In this research topic, we welcome Original Research articles, Reviews, Mini Reviews, Case Reports, Clinical Trials, Methods, and Perspectives that address the complexity of tumor immunology in lymphoid malignancies. The following topics are of particular interest:
- Studies that characterize cells (stromal and immune cells) and extracellular factors (cytokines, extracellular vesicles, metabolites) and their crosstalk within the microenvironment of B-cell malignancies
- Pre-clinical or clinical studies investigating immune escape mechanisms
- Pre-clinical or clinical studies investigating tumor-supportive cells and their mode-of-action in the microenvironment
- Clinical trials of new therapeutic agents targeting the tumor microenvironment, including immunotherapies (e.g. immune checkpoint inhibitors, engineered T or NK cells)

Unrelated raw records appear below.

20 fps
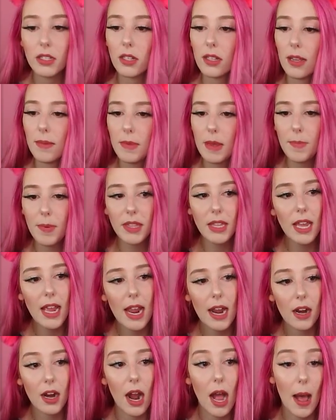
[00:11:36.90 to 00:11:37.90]
so let me put the
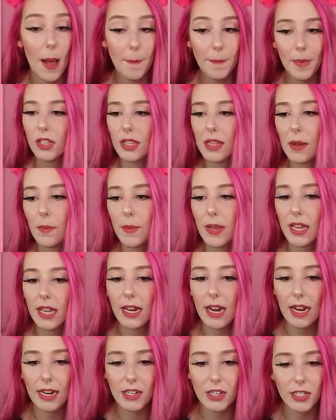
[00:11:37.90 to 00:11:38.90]
hair up so that we
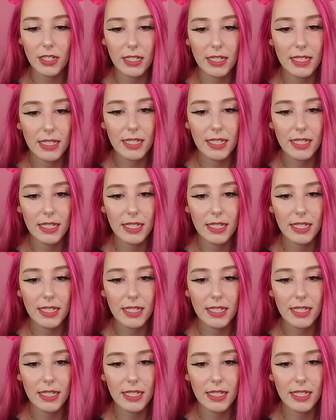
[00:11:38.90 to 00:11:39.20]
can actuallySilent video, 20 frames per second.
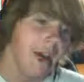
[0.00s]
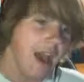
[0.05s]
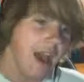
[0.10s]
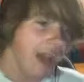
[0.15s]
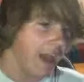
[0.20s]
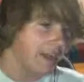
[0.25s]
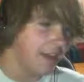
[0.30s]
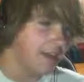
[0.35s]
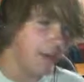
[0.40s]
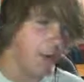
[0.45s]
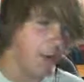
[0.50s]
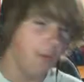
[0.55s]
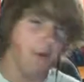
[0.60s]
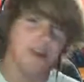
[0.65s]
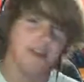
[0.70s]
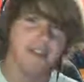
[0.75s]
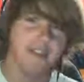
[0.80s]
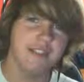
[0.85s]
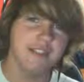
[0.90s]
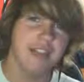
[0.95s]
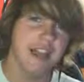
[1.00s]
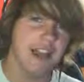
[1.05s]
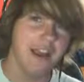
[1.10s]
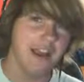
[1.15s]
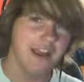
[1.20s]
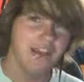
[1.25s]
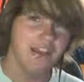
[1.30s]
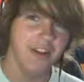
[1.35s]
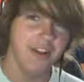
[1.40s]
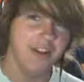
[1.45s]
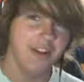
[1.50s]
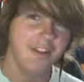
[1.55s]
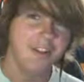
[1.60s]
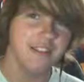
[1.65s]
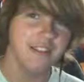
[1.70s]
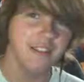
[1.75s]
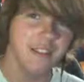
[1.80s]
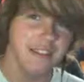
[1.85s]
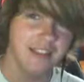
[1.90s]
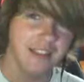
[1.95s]
I don't want to say how
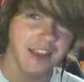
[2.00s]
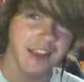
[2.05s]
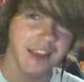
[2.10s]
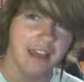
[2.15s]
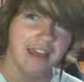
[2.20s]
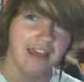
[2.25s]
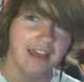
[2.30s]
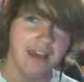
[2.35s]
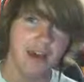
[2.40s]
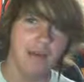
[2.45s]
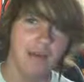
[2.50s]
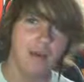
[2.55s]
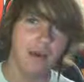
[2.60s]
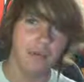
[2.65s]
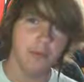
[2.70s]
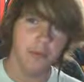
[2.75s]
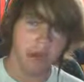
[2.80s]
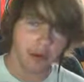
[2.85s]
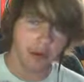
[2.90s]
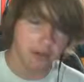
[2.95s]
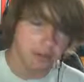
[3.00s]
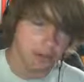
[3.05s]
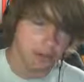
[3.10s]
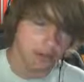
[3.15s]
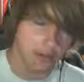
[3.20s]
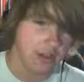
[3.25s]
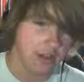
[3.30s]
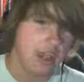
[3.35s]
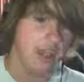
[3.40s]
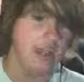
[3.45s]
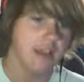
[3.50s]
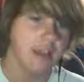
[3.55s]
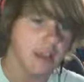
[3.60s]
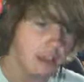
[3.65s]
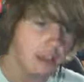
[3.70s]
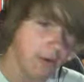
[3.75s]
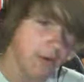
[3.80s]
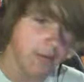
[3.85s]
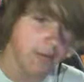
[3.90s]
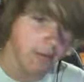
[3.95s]
long that that one part took
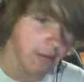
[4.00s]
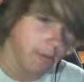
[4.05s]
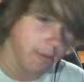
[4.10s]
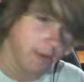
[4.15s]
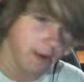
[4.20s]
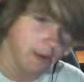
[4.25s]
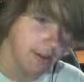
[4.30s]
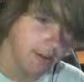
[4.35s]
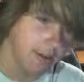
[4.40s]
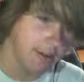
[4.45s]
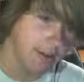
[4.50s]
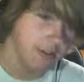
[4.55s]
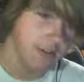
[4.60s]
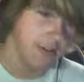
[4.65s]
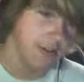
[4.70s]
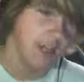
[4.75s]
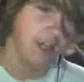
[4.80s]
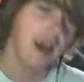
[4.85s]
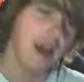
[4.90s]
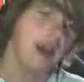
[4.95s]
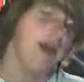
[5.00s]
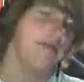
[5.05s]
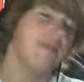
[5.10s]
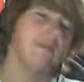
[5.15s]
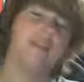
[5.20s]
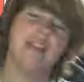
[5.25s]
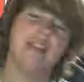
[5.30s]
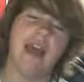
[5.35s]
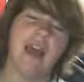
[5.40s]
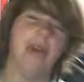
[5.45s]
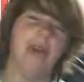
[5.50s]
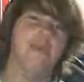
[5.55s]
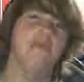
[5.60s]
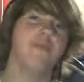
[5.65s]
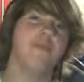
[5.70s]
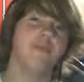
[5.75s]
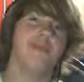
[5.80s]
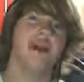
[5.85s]
getting away from the monsters. I'm just happy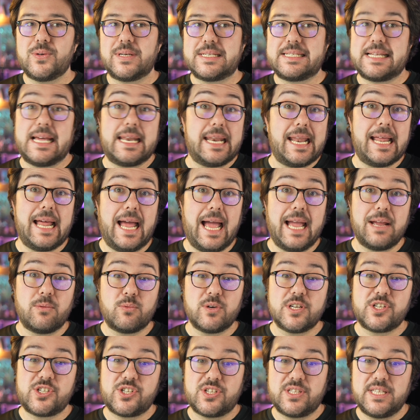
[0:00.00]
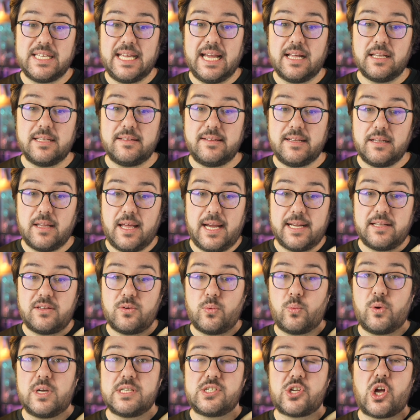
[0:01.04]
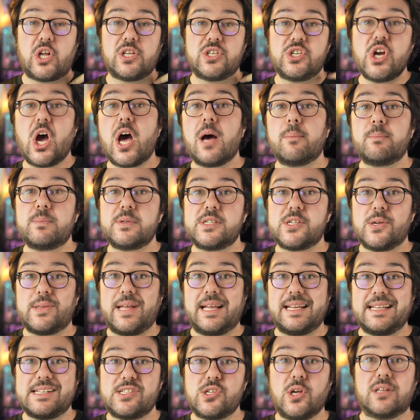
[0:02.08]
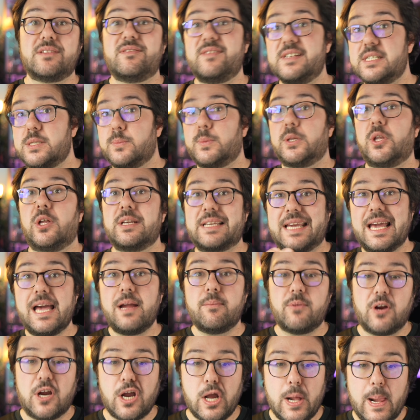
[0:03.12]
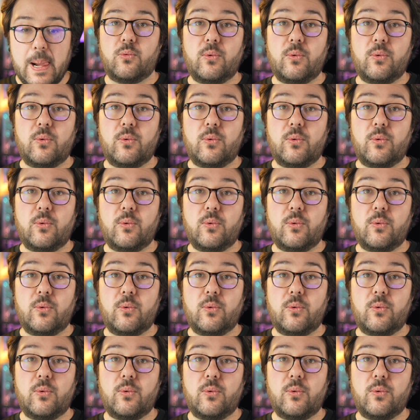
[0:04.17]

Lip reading: I said I wish the LED light was on top so that it's not visible on camera.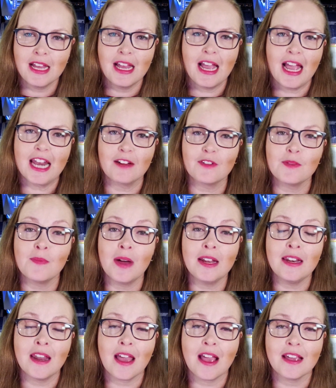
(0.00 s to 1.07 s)
And every
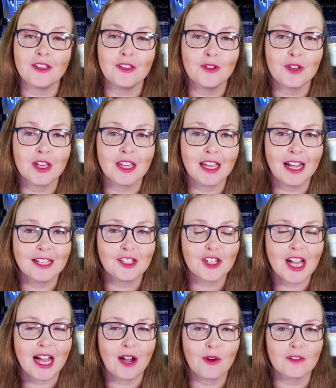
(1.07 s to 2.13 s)
Monday you can catch
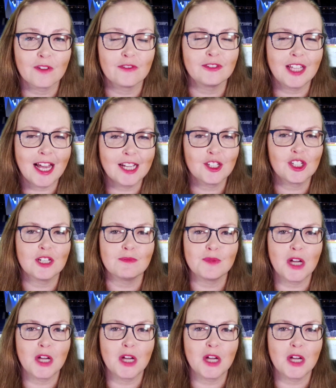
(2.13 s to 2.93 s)
our flagshipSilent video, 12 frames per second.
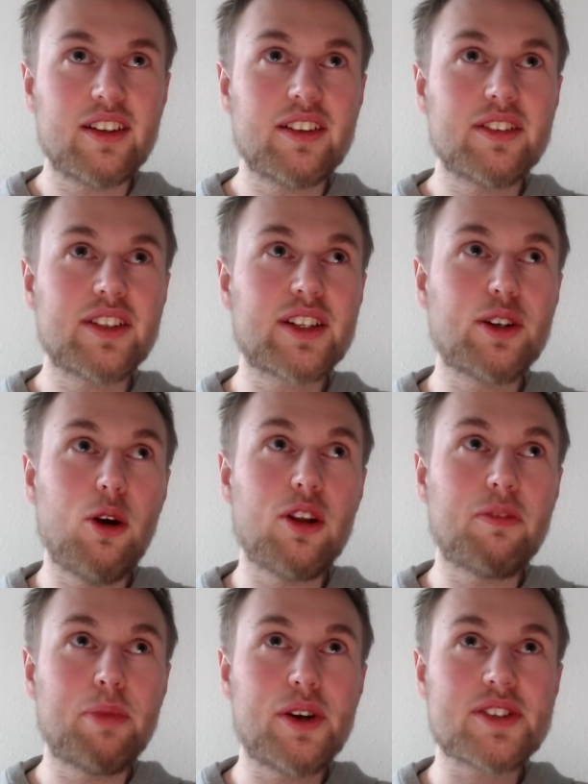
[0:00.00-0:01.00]
The goal
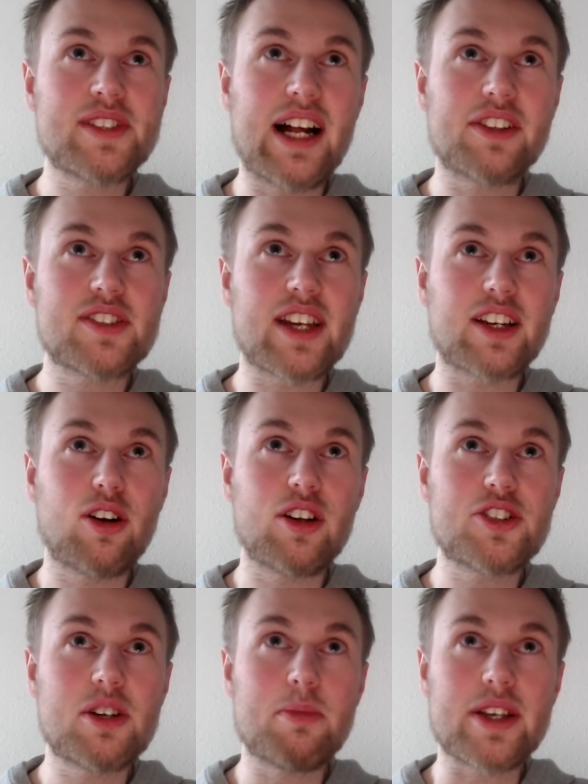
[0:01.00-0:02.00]
of personality
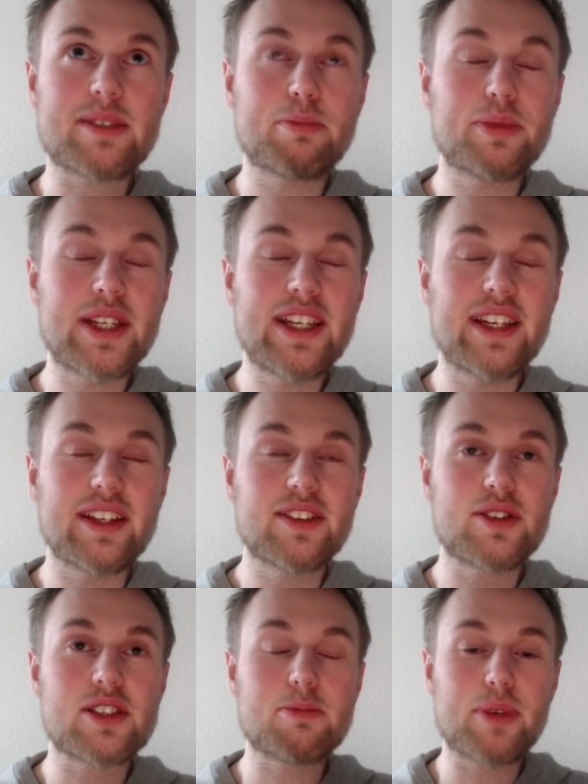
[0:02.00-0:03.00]
psychology must be to
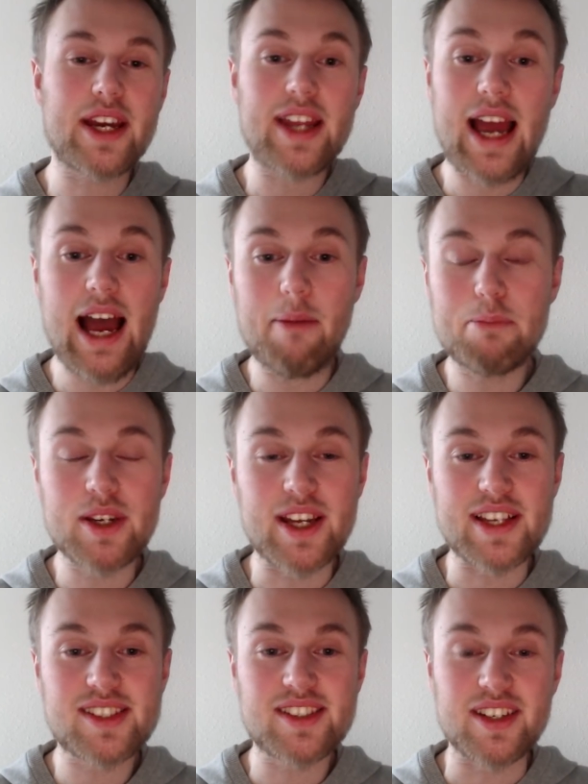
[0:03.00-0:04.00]
spread
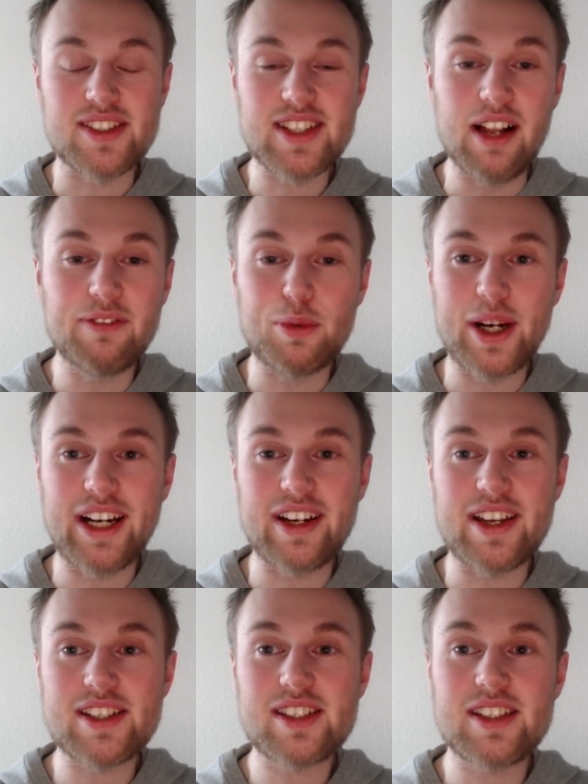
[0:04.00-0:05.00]
happiness and self
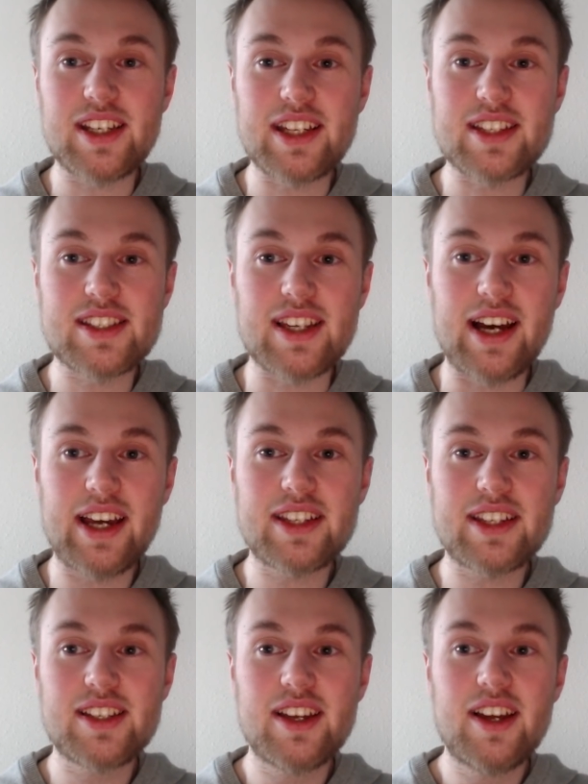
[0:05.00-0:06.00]
awareness and
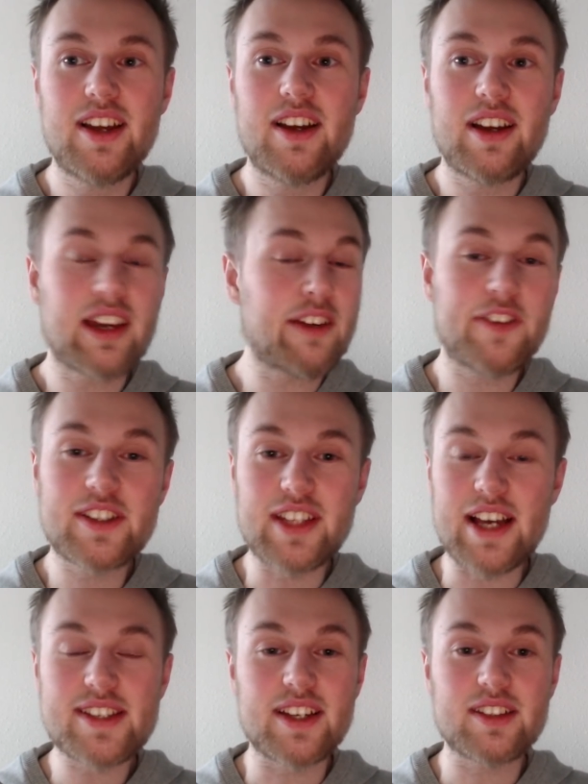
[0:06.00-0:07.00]
insight. If it
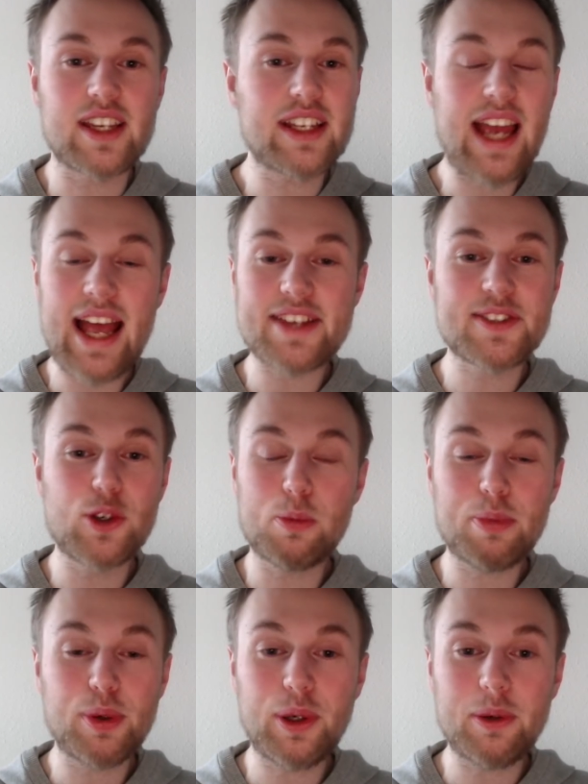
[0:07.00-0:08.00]
doesn't, it has no
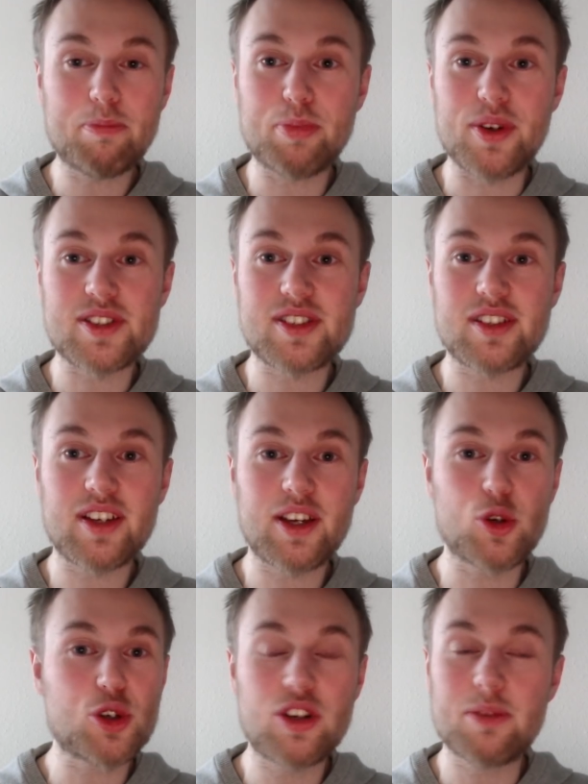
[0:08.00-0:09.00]
purpose and
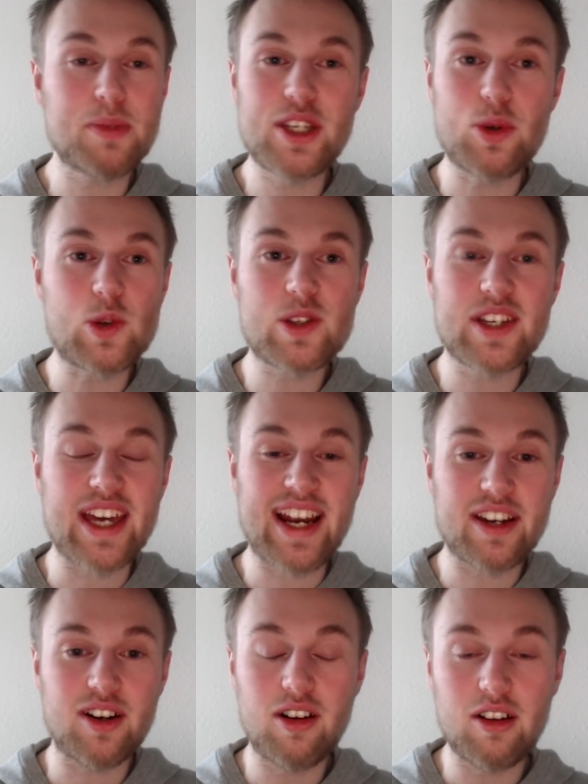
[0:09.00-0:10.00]
you shouldn't be using it
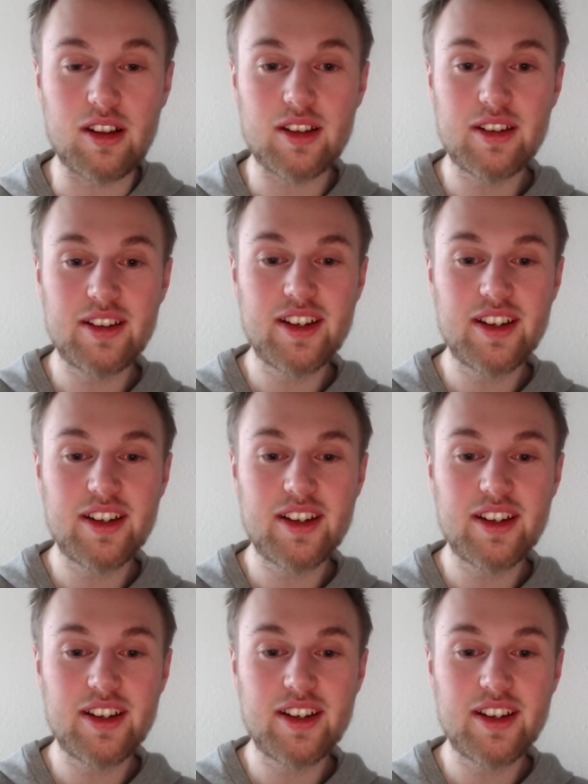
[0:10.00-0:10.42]
at all.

- Studies that describe the cellular response to immunotherapies during the course of the treatment
- Prediction of patients who could benefit from these therapies (predictive biomarkers)
- Mechanistic studies focusing on signaling pathways and cytokines within the tumor microenvironment that lead to tumor support or inhibition of anti-tumor immunity
Topic Editor MS received funding from Bayer AG.